Heart Rhythm Disorders


  • Common Heart Rhythm Disorders

    Some of the more common types of arrhythmias include:

    • Atrial fibrillation (AFib): An irregular heart rhythm that affects the upper chambers of the heart, resulting in blood not being completely pumped out of the upper chambers of the heart.
    • Atrial flutter: A condition similar to AFib. While AFib is characterized by a rapid, irregular heartbeat, atrial flutter makes the heart beat fast but regularly
    • Atrioventricular nodal reentry tachycardia (AVNRT): A type of abnormally fast heart rhythm where electrical impulses reenter an electrical conduction system in the top of the heart
    • Heart block or atrioventricular block: An abnormally slow heartbeat caused by a blockage of electrical impulses between the top and bottom of the heart
    • Multifocal atrial tachycardia: A rapid heartbeat caused by “competing” electrical signals in the upper heart.
    • Paroxysmal supraventricular tachycardia: A racing heartbeat caused by an extra electrical pathway in the heart.
    • Sick sinus syndrome: A group of abnormal rhythms caused by malfunction of the sinus node in the heart.
    • Ventricular fibrillation: The lower chambers of the heart quiver instead of beating correctly, keeping the heart from pumping blood effectively.
    • Ventricular tachycardia: A fast but regular rhythm in the lower heart. Can cause ventricular fibrillation.
    • Wolff-Parkinson-White syndrome: An extra electrical pathway between to upper heart and lower heart, usually present at birth, causes a rapid heartbeat.


Advanced Arrhythmia Treatments

Our advanced electrophysiology labs use diagnostic tests to pinpoint the cause of your arrhythmia. If medication is not enough to treat the cause, there are a number of other possible treatment options. Often a multiple heart rhythm treatments or devices can be employed to best treat an individual condition. Treatment options at Centura Health facilities include:

  • Cardiac Ablation

    Cardiac ablation can be used to treat individuals who have Afib or abnormal heart rhythms and who have not had success or effective results from medication. 

    During a cardiac ablation procedure, a catheter is positioned inside the heart near the pulmonary veins. Energy is applied to cauterize the heart tissue at the source of the heart rhythm disorder. As a result, the abnormal electrical signals can no longer reach the rest of the heart and trigger heart rhythm disorders.

    There are different types of cardiac ablation techniques:

    • Radiofrequency ablation. With this procedure, a medium frequency alternating current is used to ablate the electrical conduction system of the heart. The procedure can typically be done under light sedation.
    • Cardiac balloon cryoablation. Arctic Front® Cryoballoon ablation. In this procedure, a refrigerant is delivered through a catheter to a small balloon. This freezes the tissue instead of cauterizing it to disable unwanted electrical signals.
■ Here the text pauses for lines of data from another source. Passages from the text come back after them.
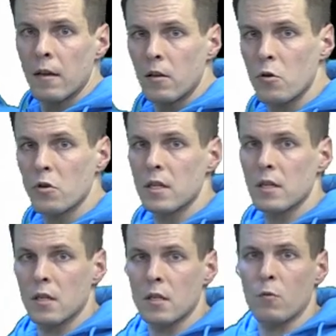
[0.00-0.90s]
uses
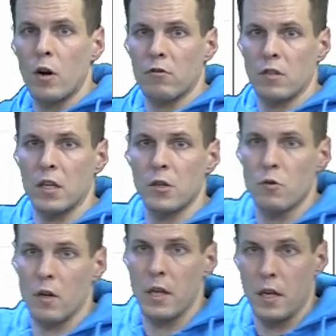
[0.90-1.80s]
the squared
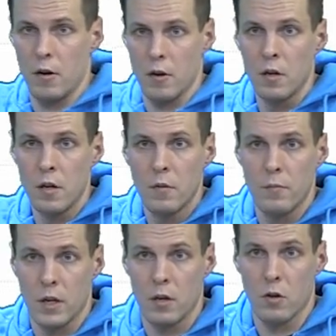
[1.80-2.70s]
residual here
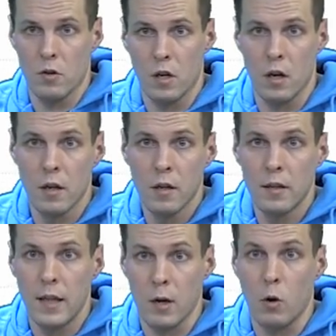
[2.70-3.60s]
because
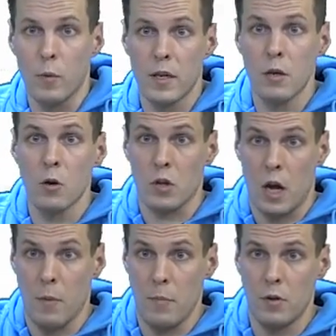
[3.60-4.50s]
that always goes
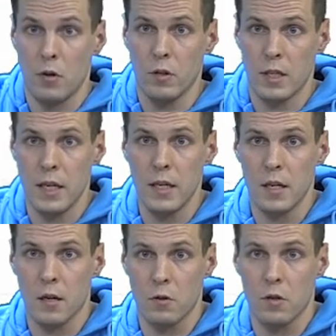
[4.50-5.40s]
up, so it's
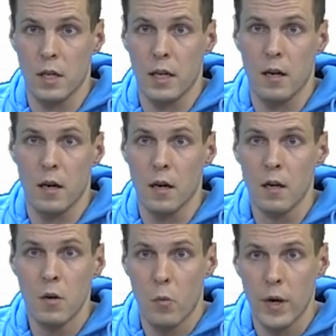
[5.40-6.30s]
easier to see
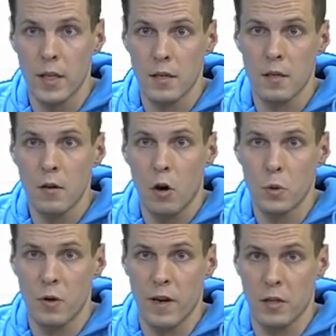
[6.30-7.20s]
which
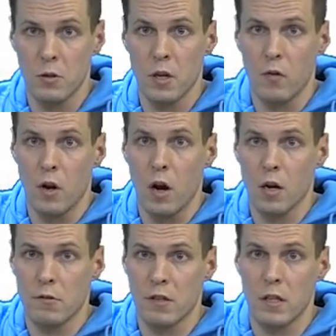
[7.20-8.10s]
observations have
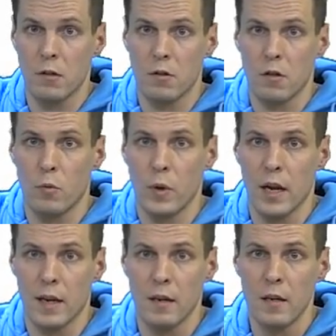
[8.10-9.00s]
large residuals. So
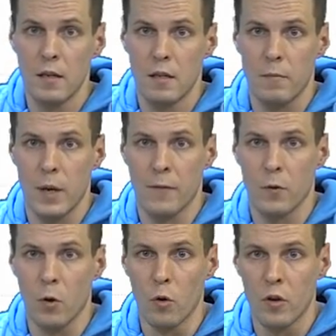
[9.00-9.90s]
we have
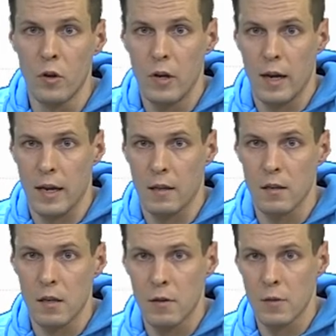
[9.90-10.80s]
to look at
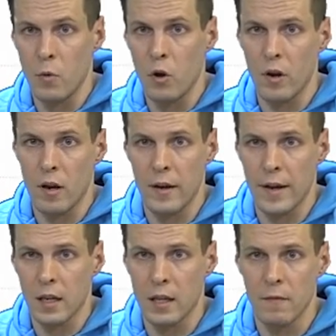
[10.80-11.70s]
small
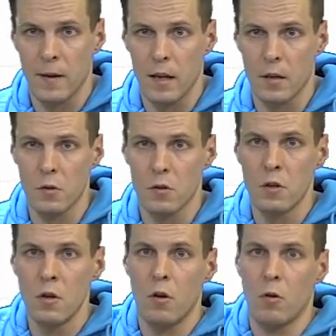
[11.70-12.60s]
negative values
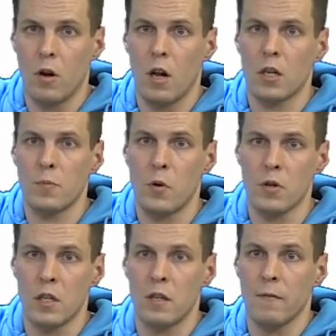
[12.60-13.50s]
or large
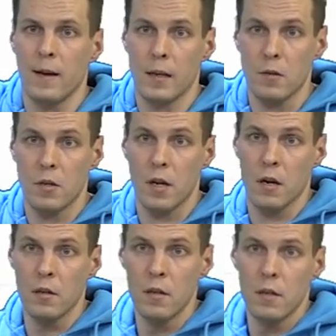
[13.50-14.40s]
positive values
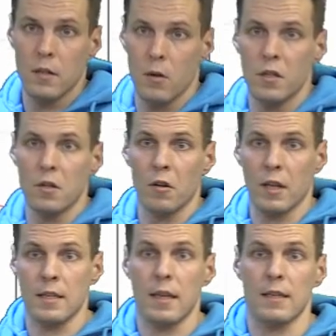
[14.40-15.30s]
here. So it's not
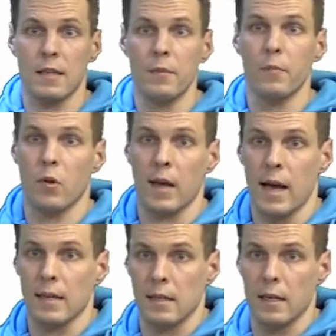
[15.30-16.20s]
as simple
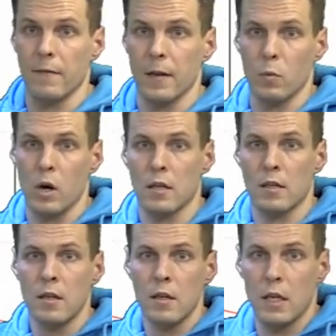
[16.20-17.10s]
as
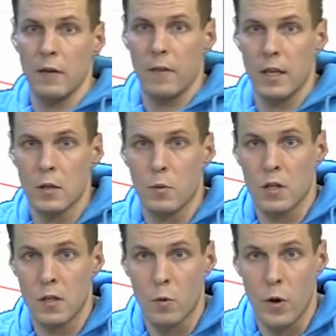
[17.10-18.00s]
if this
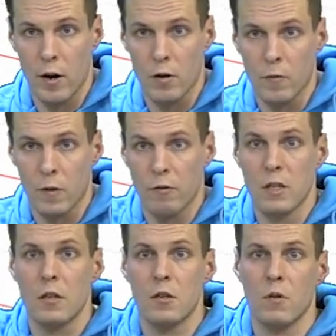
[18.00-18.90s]
was square of the
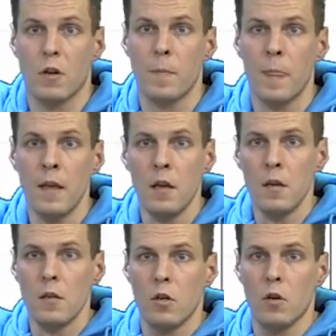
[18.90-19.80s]
residual.
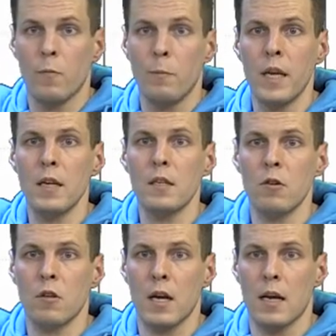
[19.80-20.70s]
So
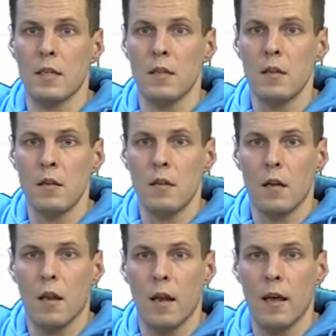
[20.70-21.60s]
minister has
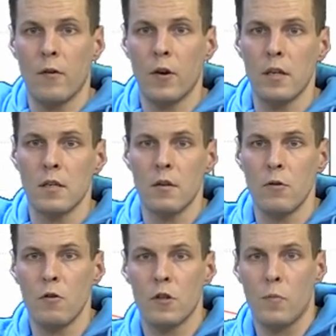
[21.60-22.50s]
leverage,
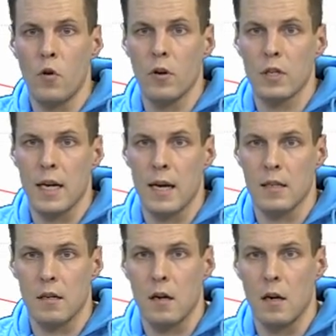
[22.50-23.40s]
newsboys
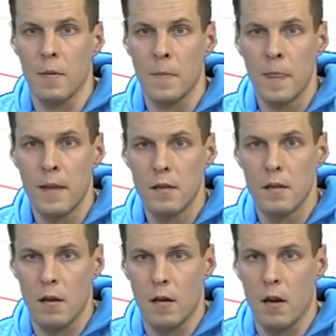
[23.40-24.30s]
has
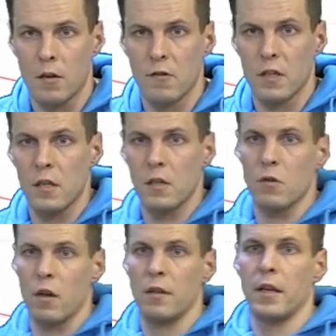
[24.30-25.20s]
a large
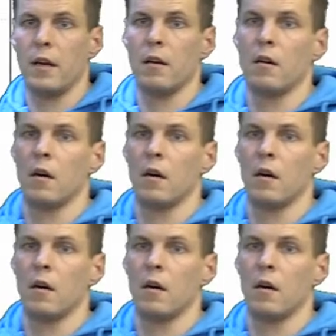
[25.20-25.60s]
residual, and then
    How do I know the right type of ablation for my condition?

    Your cardiac electrophysiologist will assess your individual condition and test results to make the best recommendation for your condition. 

    Do all cardiac electrophysiologists offer the same procedures?

    Not all providers or facilities offer advanced procedures. Centura Health offers a number of hospitals with advanced capabilities when it comes to ablation techniques including one of the first hospitals in the region to offer specialize in cardiac balloon cryoablation. 


  • WATCHMAN Device Implantation

    The WATCHMAN device is for those with Afib who are at an increased risk of stroke, and need an alternative to blood thinners. The Watchman or Left Atrial Appendage Closure Device can prevent stroke and reduce or eliminate the need for blood thinners. 

  • Pacemaker

    A pacemaker is for patients who suffer from a slow or a fast heartbeat, implantable devices can help keep the heartbeat regular. Slow heartbeats are often treated with pacemakers. Fast, dangerous heartbeats, which may lead to cardiac arrest, can be treated with an implantable pacemaker.

  • Remote Monitoring

    Some patients with arrhythmias or heart rhythm disorders may be eligible for remote monitoring. A remote monitoring device can be externally worn or implanted, and can be inspected remotely by internet. This allows for information about a patient’s heart health to be shared with their doctors without having to make a visit. In a cardiac event occurs the device alerts the physician so a patient can receive proper care in a timely manner.